Pharmacokinetic analysis of different contrast agents on multiphase enhanced MRI for microvascular invasion: preoperative prediction in hepatocellular carcinoma

Introduction

Hepatocellular carcinoma (HCC) is the second leading cause of cancer-related death worldwide (1). Vascular invasion is considered an important prognostic factor for tumor metastasis (2). Usually, macrovascular invasion (MVI) can be detected on imaging, such as contrast-enhanced computed tomography (CT) or magnetic resonance imaging (MRI) (3). By comparison, MVI can be difficult to detect on preoperative imaging, especially for small hepatocellular carcinoma (sHCC), which has been defined as a special type of HCC with a maximum tumor diameter ≤3 cm (4,5). The presence of MVI requires the use of a larger margin during anatomic resection for sHCC, as it results in poorer survival and local disease-control rates (6,7).

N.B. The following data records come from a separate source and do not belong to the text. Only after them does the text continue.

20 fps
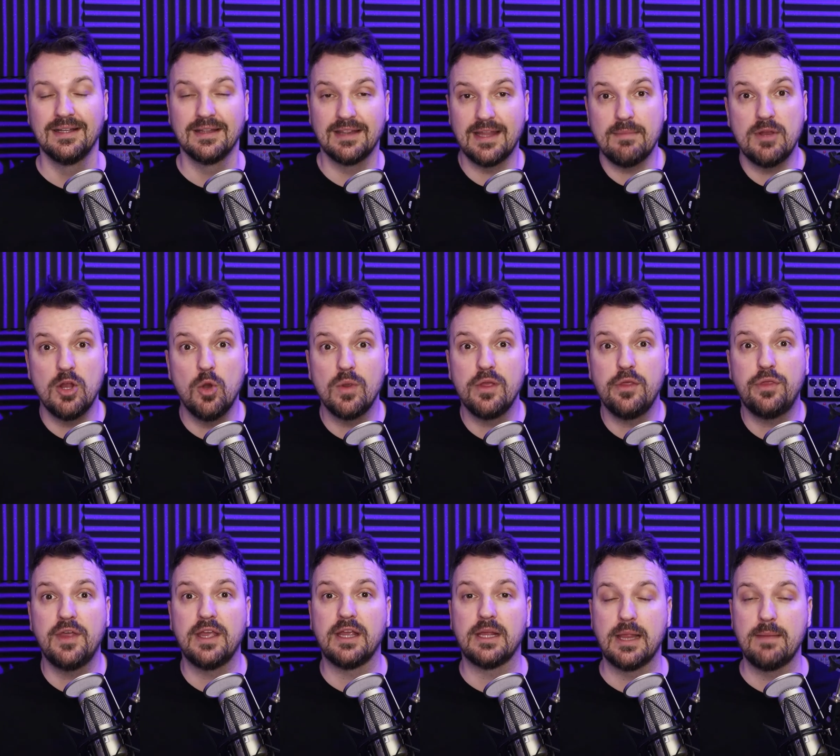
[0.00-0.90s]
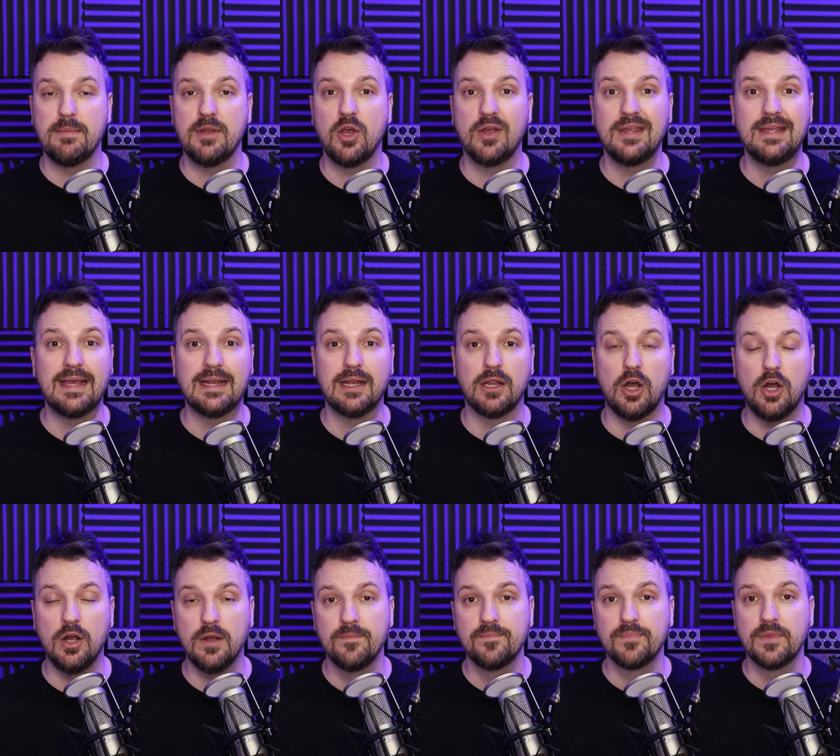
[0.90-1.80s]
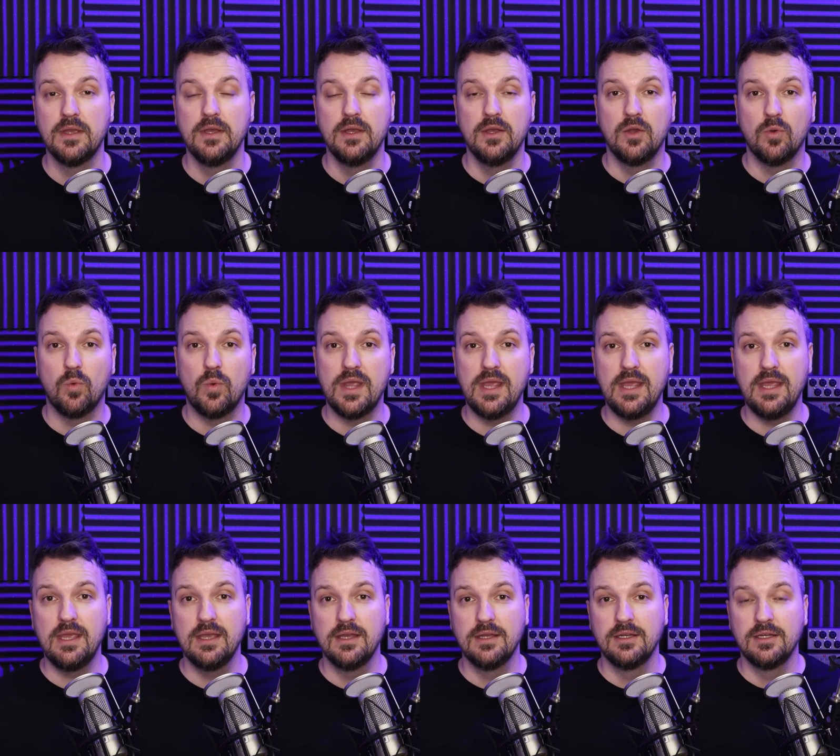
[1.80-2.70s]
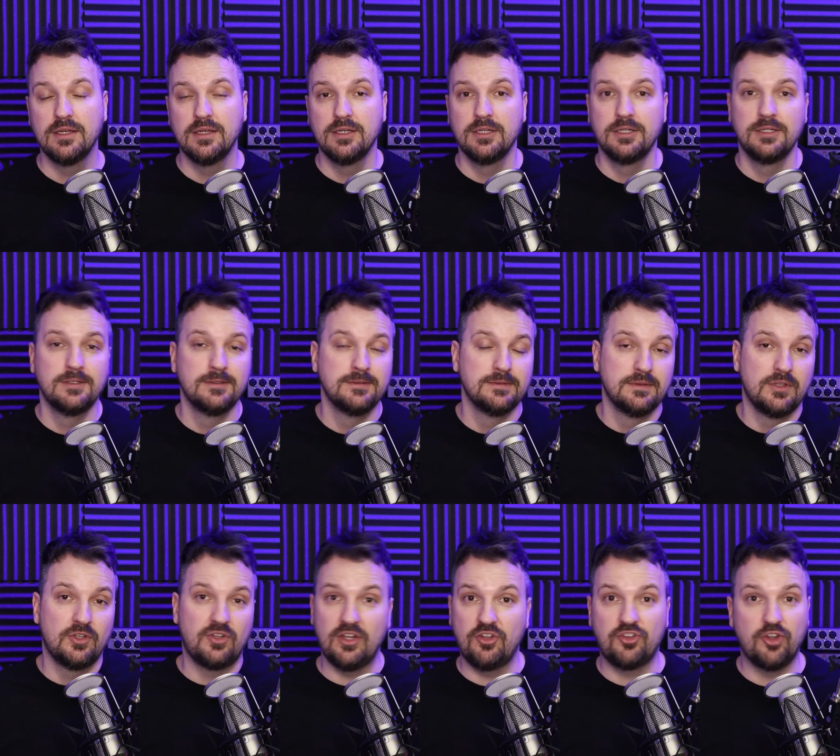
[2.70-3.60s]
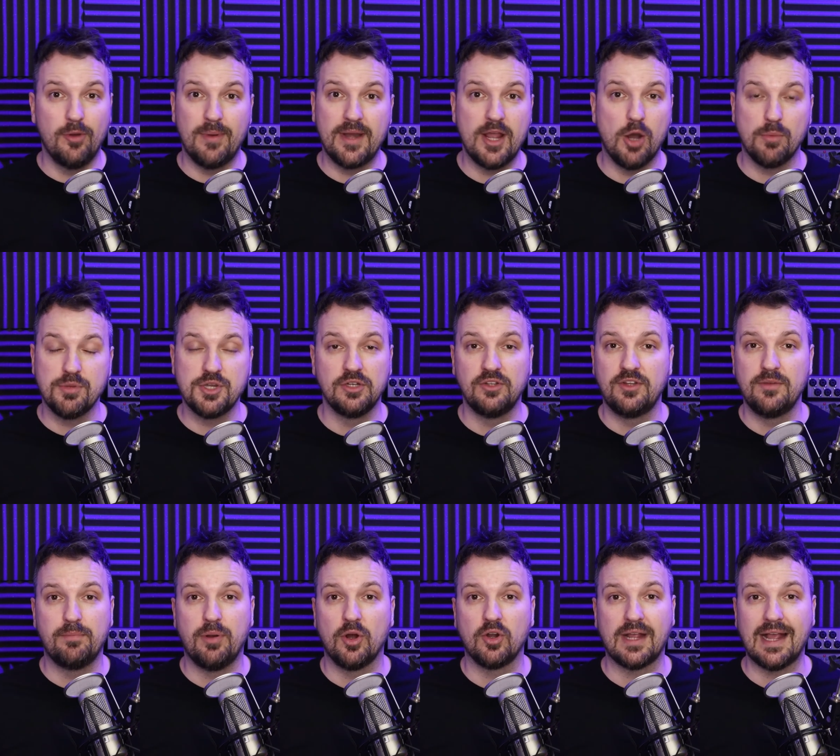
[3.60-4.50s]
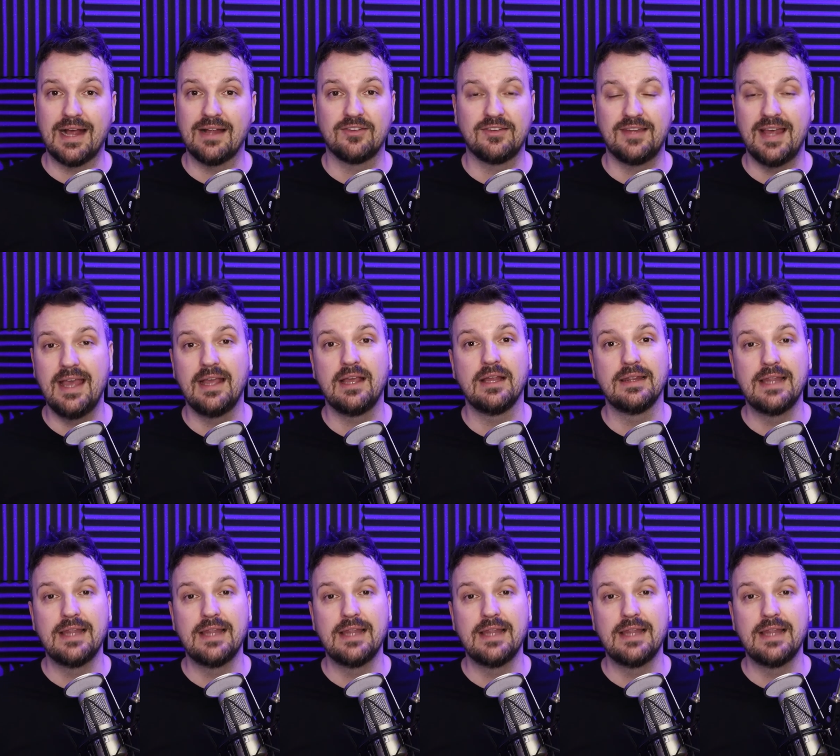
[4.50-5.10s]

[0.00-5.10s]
Let me know what you think. Let me know how you get along. We see so many options in podcast tech.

An accurate preoperative estimation of MVI presence can help surgeons choose appropriate surgical procedures for patients with sHCC based on their risk-benefit assessment (8). The preoperative diagnosis of MVI is crucial for the decision of surgical strategies (9). Dynamic contrast-enhanced magnetic resonance imaging (MRI) has a higher sensitivity in detecting HCC (81%) compared with CT (68%) and is widely used for preoperative imaging (10). Several studies have reported that certain imaging findings on multiphase enhanced MRI are useful for predicting MVI in HCC, including tumor size (7), peritumoral enhancement (3), and tumor margin (11). The latest articles recommend Gd-EOB-DTPA (11) as a hepatic special contrast agent to preoperatively diagnose the MVI of HCC by peritumoral hypointensity (12), radiological capsule (10,13), and the tumor margins in the axial and coronal hepatobiliary phases (11,14).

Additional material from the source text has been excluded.